*Exercise prompt*:
The reply should consist of the full listing, repeated word for word.

*Record extracts*:
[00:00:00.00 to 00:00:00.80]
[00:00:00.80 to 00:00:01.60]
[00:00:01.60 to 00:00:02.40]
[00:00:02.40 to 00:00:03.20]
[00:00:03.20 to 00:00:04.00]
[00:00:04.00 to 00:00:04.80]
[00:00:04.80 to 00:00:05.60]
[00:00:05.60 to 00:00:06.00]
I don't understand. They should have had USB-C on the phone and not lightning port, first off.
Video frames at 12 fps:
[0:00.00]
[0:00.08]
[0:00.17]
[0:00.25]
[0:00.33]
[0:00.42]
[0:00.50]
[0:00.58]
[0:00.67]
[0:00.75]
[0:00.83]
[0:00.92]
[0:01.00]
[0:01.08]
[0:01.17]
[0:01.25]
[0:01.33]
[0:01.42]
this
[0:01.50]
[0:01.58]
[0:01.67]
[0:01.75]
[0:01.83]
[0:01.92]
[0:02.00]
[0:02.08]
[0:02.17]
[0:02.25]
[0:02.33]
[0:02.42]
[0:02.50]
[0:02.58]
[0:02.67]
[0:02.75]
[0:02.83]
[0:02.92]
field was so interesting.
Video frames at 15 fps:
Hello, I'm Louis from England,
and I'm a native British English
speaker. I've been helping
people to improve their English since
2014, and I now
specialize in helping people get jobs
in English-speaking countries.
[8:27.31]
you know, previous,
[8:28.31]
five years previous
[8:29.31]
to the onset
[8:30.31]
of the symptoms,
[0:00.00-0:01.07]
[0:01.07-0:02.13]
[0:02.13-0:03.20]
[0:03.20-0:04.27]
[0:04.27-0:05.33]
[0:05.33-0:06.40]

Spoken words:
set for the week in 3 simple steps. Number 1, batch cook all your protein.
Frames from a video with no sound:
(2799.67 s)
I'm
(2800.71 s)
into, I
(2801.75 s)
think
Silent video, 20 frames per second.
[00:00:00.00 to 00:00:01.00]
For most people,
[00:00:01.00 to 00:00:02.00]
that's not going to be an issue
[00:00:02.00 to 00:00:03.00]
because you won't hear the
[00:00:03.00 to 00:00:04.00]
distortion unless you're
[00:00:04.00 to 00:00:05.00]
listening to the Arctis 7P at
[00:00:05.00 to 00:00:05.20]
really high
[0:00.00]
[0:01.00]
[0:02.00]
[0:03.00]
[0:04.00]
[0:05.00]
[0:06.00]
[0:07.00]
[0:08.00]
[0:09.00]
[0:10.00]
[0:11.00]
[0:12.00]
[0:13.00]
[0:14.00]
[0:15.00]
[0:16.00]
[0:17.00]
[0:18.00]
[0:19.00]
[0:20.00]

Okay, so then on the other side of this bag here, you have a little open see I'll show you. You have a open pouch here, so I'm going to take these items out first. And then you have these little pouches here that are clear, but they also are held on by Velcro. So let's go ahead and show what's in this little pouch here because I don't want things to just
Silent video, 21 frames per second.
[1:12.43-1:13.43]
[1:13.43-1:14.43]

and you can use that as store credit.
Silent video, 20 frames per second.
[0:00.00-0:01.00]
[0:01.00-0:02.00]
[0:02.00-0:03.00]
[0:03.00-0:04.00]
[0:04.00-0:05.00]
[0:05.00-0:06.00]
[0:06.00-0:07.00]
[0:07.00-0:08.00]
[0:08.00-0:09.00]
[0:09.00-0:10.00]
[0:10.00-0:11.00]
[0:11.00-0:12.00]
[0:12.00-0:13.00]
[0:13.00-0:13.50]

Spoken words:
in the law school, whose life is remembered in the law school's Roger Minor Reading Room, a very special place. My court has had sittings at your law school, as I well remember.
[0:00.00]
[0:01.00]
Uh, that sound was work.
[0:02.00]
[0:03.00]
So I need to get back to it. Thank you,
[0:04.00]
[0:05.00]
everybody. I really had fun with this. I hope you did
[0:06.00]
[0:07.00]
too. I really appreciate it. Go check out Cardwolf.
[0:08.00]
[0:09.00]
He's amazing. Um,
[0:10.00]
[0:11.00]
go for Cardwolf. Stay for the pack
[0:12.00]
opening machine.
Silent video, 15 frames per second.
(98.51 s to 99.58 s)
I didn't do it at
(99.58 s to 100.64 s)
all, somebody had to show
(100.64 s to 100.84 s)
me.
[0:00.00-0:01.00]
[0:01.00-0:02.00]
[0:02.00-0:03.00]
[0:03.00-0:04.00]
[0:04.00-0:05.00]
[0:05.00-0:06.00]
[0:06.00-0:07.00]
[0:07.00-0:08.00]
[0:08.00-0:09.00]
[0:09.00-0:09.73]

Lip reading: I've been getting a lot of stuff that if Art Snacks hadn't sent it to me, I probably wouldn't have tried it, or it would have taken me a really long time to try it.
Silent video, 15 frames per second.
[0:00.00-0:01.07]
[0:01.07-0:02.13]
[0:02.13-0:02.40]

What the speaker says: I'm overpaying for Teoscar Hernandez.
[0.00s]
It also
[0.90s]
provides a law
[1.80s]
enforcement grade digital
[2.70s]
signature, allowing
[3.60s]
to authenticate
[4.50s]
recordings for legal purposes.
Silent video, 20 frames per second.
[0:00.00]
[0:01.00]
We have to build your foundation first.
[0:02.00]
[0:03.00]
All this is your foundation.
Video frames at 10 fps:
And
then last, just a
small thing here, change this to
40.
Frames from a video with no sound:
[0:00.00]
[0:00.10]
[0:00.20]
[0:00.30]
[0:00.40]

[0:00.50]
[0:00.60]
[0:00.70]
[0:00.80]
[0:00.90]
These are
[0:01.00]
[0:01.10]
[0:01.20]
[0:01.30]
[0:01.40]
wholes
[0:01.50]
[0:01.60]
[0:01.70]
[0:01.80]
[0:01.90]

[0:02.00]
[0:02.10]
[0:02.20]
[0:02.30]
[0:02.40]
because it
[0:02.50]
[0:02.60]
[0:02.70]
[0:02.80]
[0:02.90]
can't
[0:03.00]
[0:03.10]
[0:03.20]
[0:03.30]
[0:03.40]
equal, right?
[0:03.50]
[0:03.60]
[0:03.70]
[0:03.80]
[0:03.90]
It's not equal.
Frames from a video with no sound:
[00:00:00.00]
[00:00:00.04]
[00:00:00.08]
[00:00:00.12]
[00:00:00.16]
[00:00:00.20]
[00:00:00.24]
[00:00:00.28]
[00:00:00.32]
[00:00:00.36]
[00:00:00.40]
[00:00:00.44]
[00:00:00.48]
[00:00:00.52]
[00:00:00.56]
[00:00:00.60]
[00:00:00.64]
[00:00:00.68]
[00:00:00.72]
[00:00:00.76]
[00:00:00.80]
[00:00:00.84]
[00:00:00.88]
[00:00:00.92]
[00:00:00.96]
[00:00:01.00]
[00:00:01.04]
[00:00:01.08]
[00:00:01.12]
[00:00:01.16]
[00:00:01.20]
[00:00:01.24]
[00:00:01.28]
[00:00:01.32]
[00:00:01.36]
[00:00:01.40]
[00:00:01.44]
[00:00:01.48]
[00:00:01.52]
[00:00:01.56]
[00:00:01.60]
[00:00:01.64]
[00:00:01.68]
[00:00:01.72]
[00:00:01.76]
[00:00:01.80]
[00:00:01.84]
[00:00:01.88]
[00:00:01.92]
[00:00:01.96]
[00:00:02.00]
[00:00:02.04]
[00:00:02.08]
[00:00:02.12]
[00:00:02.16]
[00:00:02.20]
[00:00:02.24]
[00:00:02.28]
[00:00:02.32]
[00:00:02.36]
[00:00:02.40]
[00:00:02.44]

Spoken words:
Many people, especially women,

*Answer for the task*:
[00:00:00.00 to 00:00:00.80]
[00:00:00.80 to 00:00:01.60]
[00:00:01.60 to 00:00:02.40]
[00:00:02.40 to 00:00:03.20]
[00:00:03.20 to 00:00:04.00]
[00:00:04.00 to 00:00:04.80]
[00:00:04.80 to 00:00:05.60]
[00:00:05.60 to 00:00:06.00]
I don't understand. They should have had USB-C on the phone and not lightning port, first off.
Video frames at 12 fps:
[0:00.00]
[0:00.08]
[0:00.17]
[0:00.25]
[0:00.33]
[0:00.42]
[0:00.50]
[0:00.58]
[0:00.67]
[0:00.75]
[0:00.83]
[0:00.92]
[0:01.00]
[0:01.08]
[0:01.17]
[0:01.25]
[0:01.33]
[0:01.42]
this
[0:01.50]
[0:01.58]
[0:01.67]
[0:01.75]
[0:01.83]
[0:01.92]
[0:02.00]
[0:02.08]
[0:02.17]
[0:02.25]
[0:02.33]
[0:02.42]
[0:02.50]
[0:02.58]
[0:02.67]
[0:02.75]
[0:02.83]
[0:02.92]
field was so interesting.
Video frames at 15 fps:
Hello, I'm Louis from England,
and I'm a native British English
speaker. I've been helping
people to improve their English since
2014, and I now
specialize in helping people get jobs
in English-speaking countries.
[8:27.31]
you know, previous,
[8:28.31]
five years previous
[8:29.31]
to the onset
[8:30.31]
of the symptoms,
[0:00.00-0:01.07]
[0:01.07-0:02.13]
[0:02.13-0:03.20]
[0:03.20-0:04.27]
[0:04.27-0:05.33]
[0:05.33-0:06.40]

Spoken words:
set for the week in 3 simple steps. Number 1, batch cook all your protein.
Frames from a video with no sound:
(2799.67 s)
I'm
(2800.71 s)
into, I
(2801.75 s)
think
Silent video, 20 frames per second.
[00:00:00.00 to 00:00:01.00]
For most people,
[00:00:01.00 to 00:00:02.00]
that's not going to be an issue
[00:00:02.00 to 00:00:03.00]
because you won't hear the
[00:00:03.00 to 00:00:04.00]
distortion unless you're
[00:00:04.00 to 00:00:05.00]
listening to the Arctis 7P at
[00:00:05.00 to 00:00:05.20]
really high
[0:00.00]
[0:01.00]
[0:02.00]
[0:03.00]
[0:04.00]
[0:05.00]
[0:06.00]
[0:07.00]
[0:08.00]
[0:09.00]
[0:10.00]
[0:11.00]
[0:12.00]
[0:13.00]
[0:14.00]
[0:15.00]
[0:16.00]
[0:17.00]
[0:18.00]
[0:19.00]
[0:20.00]

Okay, so then on the other side of this bag here, you have a little open see I'll show you. You have a open pouch here, so I'm going to take these items out first. And then you have these little pouches here that are clear, but they also are held on by Velcro. So let's go ahead and show what's in this little pouch here because I don't want things to just
Silent video, 21 frames per second.
[1:12.43-1:13.43]
[1:13.43-1:14.43]

and you can use that as store credit.
Silent video, 20 frames per second.
[0:00.00-0:01.00]
[0:01.00-0:02.00]
[0:02.00-0:03.00]
[0:03.00-0:04.00]
[0:04.00-0:05.00]
[0:05.00-0:06.00]
[0:06.00-0:07.00]
[0:07.00-0:08.00]
[0:08.00-0:09.00]
[0:09.00-0:10.00]
[0:10.00-0:11.00]
[0:11.00-0:12.00]
[0:12.00-0:13.00]
[0:13.00-0:13.50]

Spoken words:
in the law school, whose life is remembered in the law school's Roger Minor Reading Room, a very special place. My court has had sittings at your law school, as I well remember.
[0:00.00]
[0:01.00]
Uh, that sound was work.
[0:02.00]
[0:03.00]
So I need to get back to it. Thank you,
[0:04.00]
[0:05.00]
everybody. I really had fun with this. I hope you did
[0:06.00]
[0:07.00]
too. I really appreciate it. Go check out Cardwolf.
[0:08.00]
[0:09.00]
He's amazing. Um,
[0:10.00]
[0:11.00]
go for Cardwolf. Stay for the pack
[0:12.00]
opening machine.
Silent video, 15 frames per second.
(98.51 s to 99.58 s)
I didn't do it at
(99.58 s to 100.64 s)
all, somebody had to show
(100.64 s to 100.84 s)
me.
[0:00.00-0:01.00]
[0:01.00-0:02.00]
[0:02.00-0:03.00]
[0:03.00-0:04.00]
[0:04.00-0:05.00]
[0:05.00-0:06.00]
[0:06.00-0:07.00]
[0:07.00-0:08.00]
[0:08.00-0:09.00]
[0:09.00-0:09.73]

Lip reading: I've been getting a lot of stuff that if Art Snacks hadn't sent it to me, I probably wouldn't have tried it, or it would have taken me a really long time to try it.
Silent video, 15 frames per second.
[0:00.00-0:01.07]
[0:01.07-0:02.13]
[0:02.13-0:02.40]

What the speaker says: I'm overpaying for Teoscar Hernandez.
[0.00s]
It also
[0.90s]
provides a law
[1.80s]
enforcement grade digital
[2.70s]
signature, allowing
[3.60s]
to authenticate
[4.50s]
recordings for legal purposes.
Silent video, 20 frames per second.
[0:00.00]
[0:01.00]
We have to build your foundation first.
[0:02.00]
[0:03.00]
All this is your foundation.
Video frames at 10 fps:
And
then last, just a
small thing here, change this to
40.
Frames from a video with no sound:
[0:00.00]
[0:00.10]
[0:00.20]
[0:00.30]
[0:00.40]

[0:00.50]
[0:00.60]
[0:00.70]
[0:00.80]
[0:00.90]
These are
[0:01.00]
[0:01.10]
[0:01.20]
[0:01.30]
[0:01.40]
wholes
[0:01.50]
[0:01.60]
[0:01.70]
[0:01.80]
[0:01.90]

[0:02.00]
[0:02.10]
[0:02.20]
[0:02.30]
[0:02.40]
because it
[0:02.50]
[0:02.60]
[0:02.70]
[0:02.80]
[0:02.90]
can't
[0:03.00]
[0:03.10]
[0:03.20]
[0:03.30]
[0:03.40]
equal, right?
[0:03.50]
[0:03.60]
[0:03.70]
[0:03.80]
[0:03.90]
It's not equal.
Frames from a video with no sound:
[00:00:00.00]
[00:00:00.04]
[00:00:00.08]
[00:00:00.12]
[00:00:00.16]
[00:00:00.20]
[00:00:00.24]
[00:00:00.28]
[00:00:00.32]
[00:00:00.36]
[00:00:00.40]
[00:00:00.44]
[00:00:00.48]
[00:00:00.52]
[00:00:00.56]
[00:00:00.60]
[00:00:00.64]
[00:00:00.68]
[00:00:00.72]
[00:00:00.76]
[00:00:00.80]
[00:00:00.84]
[00:00:00.88]
[00:00:00.92]
[00:00:00.96]
[00:00:01.00]
[00:00:01.04]
[00:00:01.08]
[00:00:01.12]
[00:00:01.16]
[00:00:01.20]
[00:00:01.24]
[00:00:01.28]
[00:00:01.32]
[00:00:01.36]
[00:00:01.40]
[00:00:01.44]
[00:00:01.48]
[00:00:01.52]
[00:00:01.56]
[00:00:01.60]
[00:00:01.64]
[00:00:01.68]
[00:00:01.72]
[00:00:01.76]
[00:00:01.80]
[00:00:01.84]
[00:00:01.88]
[00:00:01.92]
[00:00:01.96]
[00:00:02.00]
[00:00:02.04]
[00:00:02.08]
[00:00:02.12]
[00:00:02.16]
[00:00:02.20]
[00:00:02.24]
[00:00:02.28]
[00:00:02.32]
[00:00:02.36]
[00:00:02.40]
[00:00:02.44]

Spoken words:
Many people, especially women,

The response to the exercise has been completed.